Hopes fade on Moray’s spaceport bid as MSP’s tout Prestwick

Prestwick emerging as favourite

Lingering hopes that Moray might still be in the running to host the UK’s first spaceport are dwindling further this week with moves at the Scottish Parliament to back Prestwick Airport.

The troubled Ayrshire site was rescued from closure after being taken over by the Scottish Government in 2013 with ministers since struggling to find a way of returning it to profitability.

Both RAF Lossiemouth and Kinloss Barracks were hotly tipped as sites for UK Government plans to launch satellites from the UK – both were shortlisted but were amongst the first to be dismissed from consideration with the Ministry of Defence insisting their future importance as defences bases took priority.

The Moray Economic Partnership (MEP), who led the bid for Lossiemouth or Kinloss, had always accepted that the RAF base was an increasingly unlikely candidate given its new role as a home for the RAF’s Quick Reaction Alert (QRA) aircraft.

However, the MEP Chairman, Councillor John Cowe, recently sought a re-think for the decision over Kinloss with no signs of any increase to the existing and relatively small military footprint on the base.

It has emerged, however, that a bid to promote Prestwick as the preferred bidder for the spaceport is likely to receive cross-party support at Holyrood this week. A motion put forward by Tory MSP John Scott has received sufficient support to force a debate which will be held on Tuesday.

Mr Scott said: “I am very grateful for the cross-party support this has achieved – Prestwick is the location of choice not just for Scotland but for the whole of the UK given the attributes it has.

“It is well connected by road and rail from central Scotland and England and has one of the longest runways in Scotland as well as a tremendous cloud-free weather profile, which is why [the airport] was located there in the first place.

“This is a multi-million pound industry and I believe this would be a shot in the arm at Prestwick and would save it.”

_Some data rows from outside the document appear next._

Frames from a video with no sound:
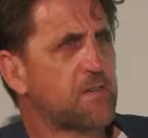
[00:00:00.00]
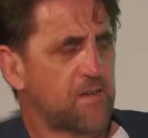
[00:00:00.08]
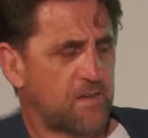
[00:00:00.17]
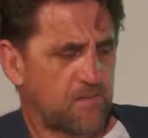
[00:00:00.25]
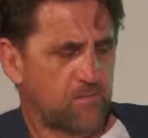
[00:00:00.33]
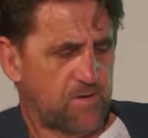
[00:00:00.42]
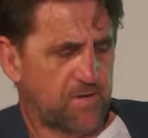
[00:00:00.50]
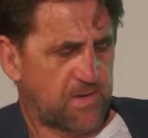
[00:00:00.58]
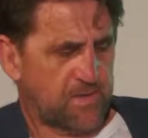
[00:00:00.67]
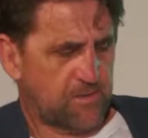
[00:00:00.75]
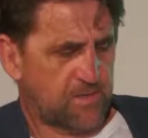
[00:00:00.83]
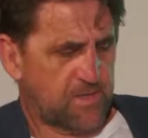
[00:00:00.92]
one of the
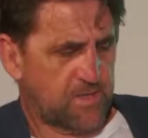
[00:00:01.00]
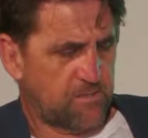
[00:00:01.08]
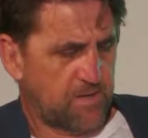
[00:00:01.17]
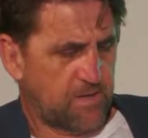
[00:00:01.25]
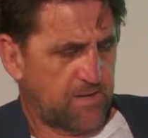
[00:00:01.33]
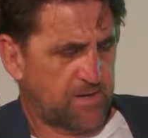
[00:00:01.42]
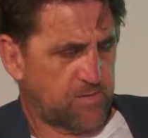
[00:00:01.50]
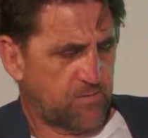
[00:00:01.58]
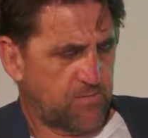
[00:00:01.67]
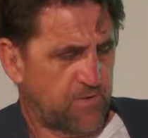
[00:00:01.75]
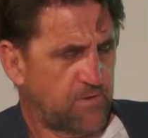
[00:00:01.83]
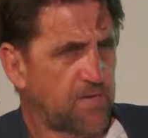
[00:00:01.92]
next ones you speak about is
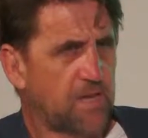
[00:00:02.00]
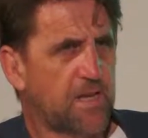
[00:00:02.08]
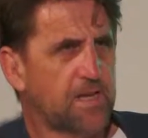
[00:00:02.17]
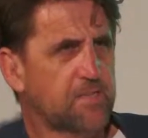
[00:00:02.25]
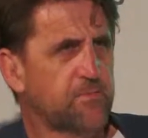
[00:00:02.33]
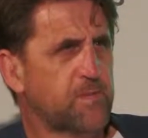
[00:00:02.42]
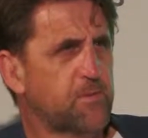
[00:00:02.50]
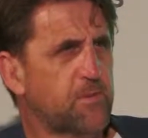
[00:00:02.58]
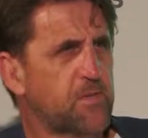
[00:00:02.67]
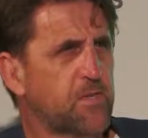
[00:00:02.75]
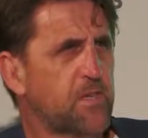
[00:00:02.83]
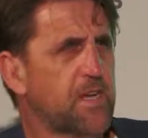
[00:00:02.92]
reviewing your customer
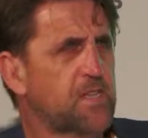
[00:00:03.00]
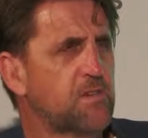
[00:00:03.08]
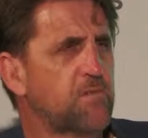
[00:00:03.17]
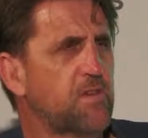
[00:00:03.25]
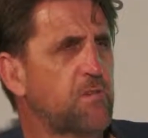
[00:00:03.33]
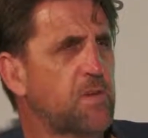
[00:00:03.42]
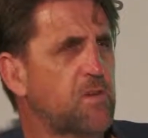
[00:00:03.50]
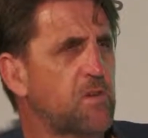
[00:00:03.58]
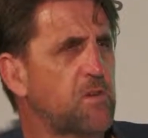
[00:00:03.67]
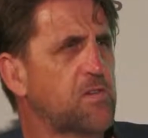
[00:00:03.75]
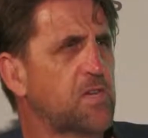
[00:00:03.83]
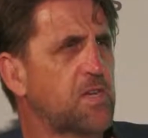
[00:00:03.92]
experience. And I guess if you've been
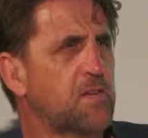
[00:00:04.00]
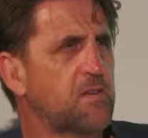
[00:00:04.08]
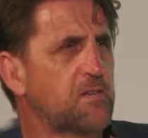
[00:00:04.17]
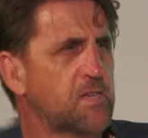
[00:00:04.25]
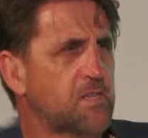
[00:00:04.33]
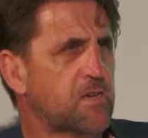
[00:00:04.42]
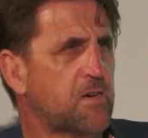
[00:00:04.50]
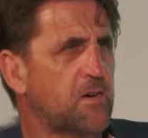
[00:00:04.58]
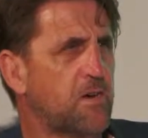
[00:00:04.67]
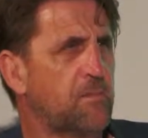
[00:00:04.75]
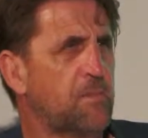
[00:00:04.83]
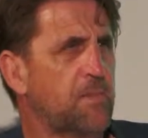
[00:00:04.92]
using this
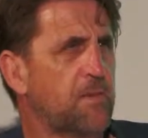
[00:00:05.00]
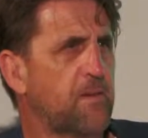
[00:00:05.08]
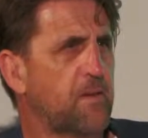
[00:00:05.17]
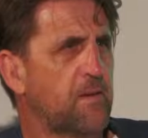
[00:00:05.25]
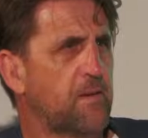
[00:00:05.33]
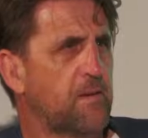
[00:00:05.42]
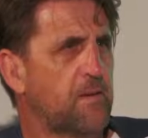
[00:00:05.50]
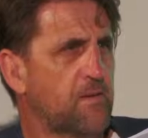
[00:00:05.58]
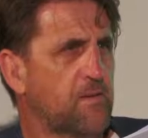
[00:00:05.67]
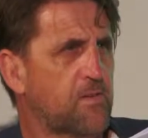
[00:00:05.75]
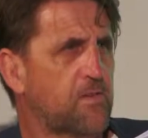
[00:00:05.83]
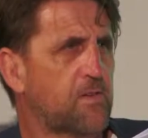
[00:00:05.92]
time
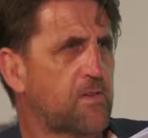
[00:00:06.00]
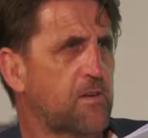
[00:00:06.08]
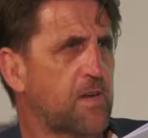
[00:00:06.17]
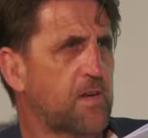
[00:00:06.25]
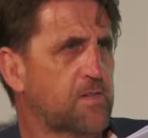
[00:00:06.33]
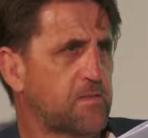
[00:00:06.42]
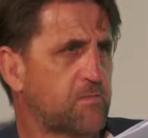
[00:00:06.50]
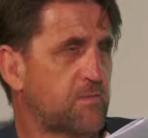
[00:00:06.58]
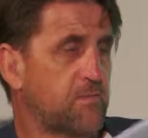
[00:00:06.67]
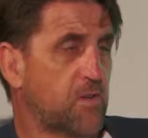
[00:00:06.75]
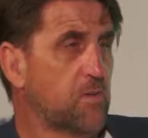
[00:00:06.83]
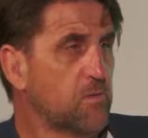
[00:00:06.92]
to
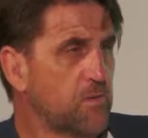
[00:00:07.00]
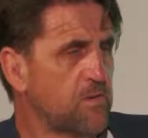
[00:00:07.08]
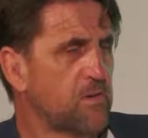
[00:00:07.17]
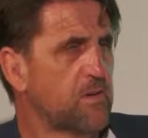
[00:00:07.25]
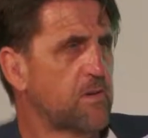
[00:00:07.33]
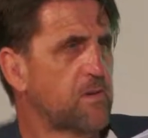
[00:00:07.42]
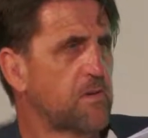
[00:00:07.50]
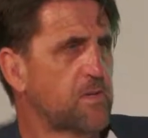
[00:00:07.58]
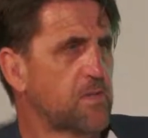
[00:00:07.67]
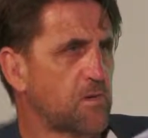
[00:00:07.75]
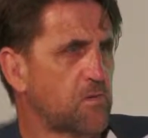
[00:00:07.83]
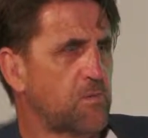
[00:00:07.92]
review and
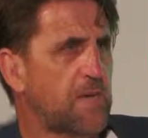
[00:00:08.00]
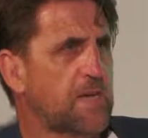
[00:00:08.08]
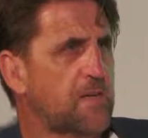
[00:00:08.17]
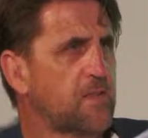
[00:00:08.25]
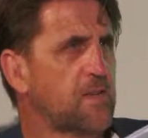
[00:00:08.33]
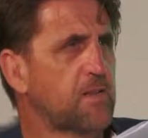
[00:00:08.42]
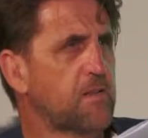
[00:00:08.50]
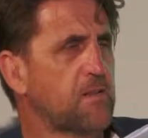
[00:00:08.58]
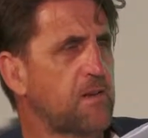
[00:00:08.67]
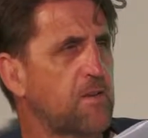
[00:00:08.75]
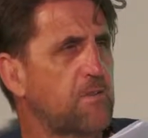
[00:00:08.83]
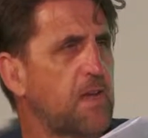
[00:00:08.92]
to look back a little,
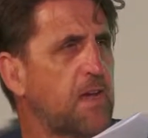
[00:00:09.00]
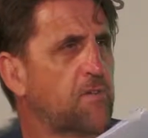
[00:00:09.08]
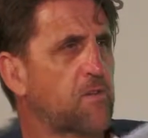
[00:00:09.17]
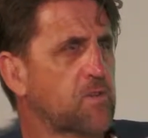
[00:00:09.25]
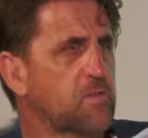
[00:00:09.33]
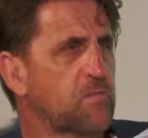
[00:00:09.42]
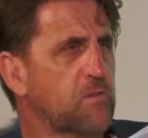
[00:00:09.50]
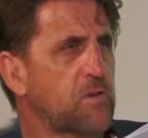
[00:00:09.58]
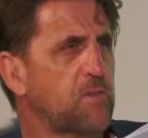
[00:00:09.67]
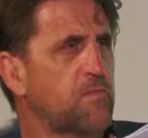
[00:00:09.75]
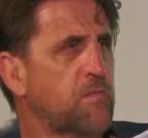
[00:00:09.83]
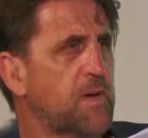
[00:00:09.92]
and if you have got some good
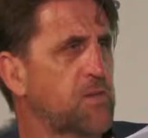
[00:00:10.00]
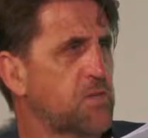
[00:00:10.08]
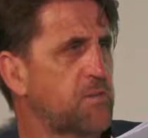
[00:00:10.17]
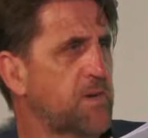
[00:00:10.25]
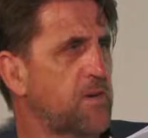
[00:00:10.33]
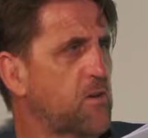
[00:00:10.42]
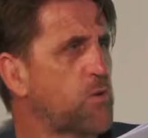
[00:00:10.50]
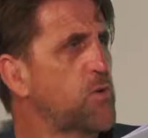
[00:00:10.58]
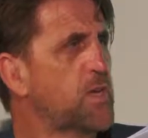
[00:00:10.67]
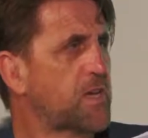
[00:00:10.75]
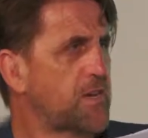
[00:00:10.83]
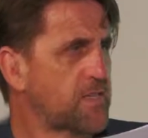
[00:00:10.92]
information about who
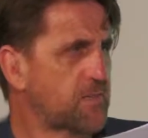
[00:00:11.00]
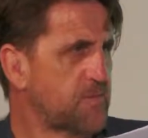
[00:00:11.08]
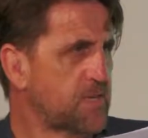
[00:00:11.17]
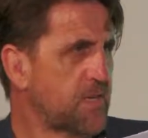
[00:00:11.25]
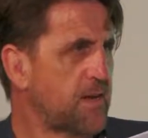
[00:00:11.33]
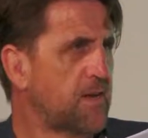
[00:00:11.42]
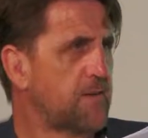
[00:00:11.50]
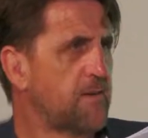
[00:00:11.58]
your customers are,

Earlier this month Councillor Cowe insisted the fight for Kinloss to host the spaceport was not over. He had written to UK Defence Secretary Michael Fallon in March seeking clarification on the decision to exclude Kinloss but no reply had been received.

He said: “The fact that my letter has not been replied to by Michael Fallon does leave the door open – I would certainly propose that the Moray Economic Partnership continues to fight the cause for Moray for a spaceport.”

Still in the running for the spaceport project are Campbeltown and Stornoway in Scotland, Newquay in Cornwall and Llanbedr in Wales.

A Scottish Government spokesman has insisted that despite the move on Tuesday their main focus remained trying to ensure the spaceport was based in Scotland, adding: “While Glasgow Prestwick Airport would appear to be in a strong position, we stand ready to support and offer advice to any Scottish bid and not just Prestwick.”